Is any one working on this feature?
@aliabid94 is this something you can take a look into as part of the 3.2 milestone?
I haven't used Gradio, this feature is the main one missing for me to start using it, I wanted to know if I can use rtsp streaming for inference? is there any workaround for this? or the only way is to wait for this feature?
I was working on something similar and found you can stream a processing video by yielding the result each time you process a video frame. Here's a basic example
import gradio as gr
import cv2
def process_video(input_video):
cap = cv2.VideoCapture(input_video)
output_path = "output.mp4"
fps = int(cap.get(cv2.CAP_PROP_FPS))
width = int(cap.get(cv2.CAP_PROP_FRAME_WIDTH))
height = int(cap.get(cv2.CAP_PROP_FRAME_HEIGHT))
video = cv2.VideoWriter(output_path, cv2.VideoWriter_fourcc(*"mp4v"), fps, (width, height))
iterating, frame = cap.read()
while iterating:
# flip frame vertically
frame = cv2.flip(frame, 0)
display_frame = cv2.cvtColor(frame, cv2.COLOR_BGR2RGB)
video.write(frame)
yield display_frame, None
iterating, frame = cap.read()
video.release()
yield display_frame, output_path
with gr.Blocks() as demo:
with gr.Row():
input_video = gr.Video(label="input")
processed_frames = gr.Image(label="last frame")
output_video = gr.Video(label="output")
with gr.Row():
examples = gr.Examples(["parrot.mp4"], inputs=input_video)
process_video_btn = gr.Button("process video")
process_video_btn.click(process_video, input_video, [processed_frames, output_video])
demo.queue()
demo.launch()
It works well when running locally, I also have the example deployed on hf spaces https://lint-realtime-video.hf.space/ but it processes real slow/freezes up sometimes
Hi @nikky4D and all, sorry for the late response, but this is doable through Gradio's support of iterative outputs. As @1lint points out, your function can simply yield
a sequence of images to render them in real time.
Here's an example demo that you may find useful: https://github.com/gradio-app/gradio/blob/main/demo/fake_diffusion/run.py
Please let me know if you have a different use case that this doesn't cover @nikky4D.
I am finding that the images returned are quite slow, at maybe 2 or 3 frames per second. Where should I be looking to speed this up?
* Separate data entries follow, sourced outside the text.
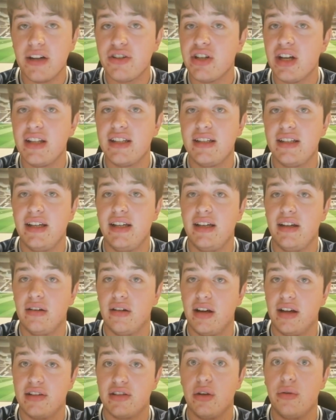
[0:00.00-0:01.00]
Chelsea
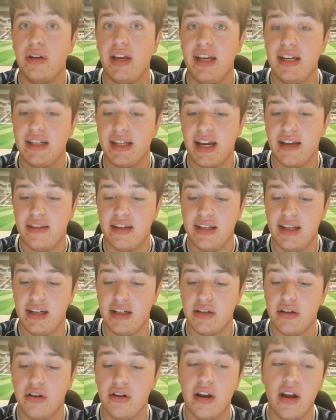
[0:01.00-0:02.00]
so keen to get the
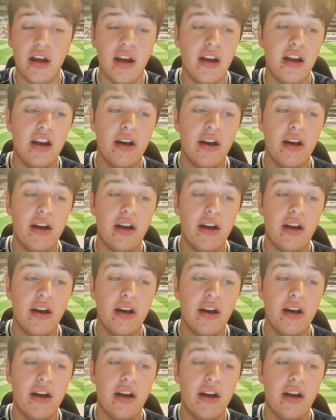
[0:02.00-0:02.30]
deal done,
My generator is operating at 300 FPS, and I'd like to see the images update at 30 FPS. Is there any way to control this with gradio?
Hi @tonydavis629 - gradio does some post-processing to the images (convert to base64) to send back to the client. Maybe that's slowing you down. If you file a new issue with reproducible codewe can take a look. I suspect we'll have to make changes to gradio to support near real time communication.
@freddyaboulton can you point me to exactly where this post processing is done? I could potentially submit a PR to short that circuit if desired
The image has to be converted to base64 cause we return JSON to the client. I think the better approach is to use the streaming response introduced in #5077
I am finding that the images returned are quite slow, at maybe 2 or 3 frames per second. Where should I be looking to speed this up? My generator is operating at 300 FPS, and I'd like to see the images update at 30 FPS. Is there any way to control this with gradio?
You could yield an image every 10 processed frames in that case, should go much faster.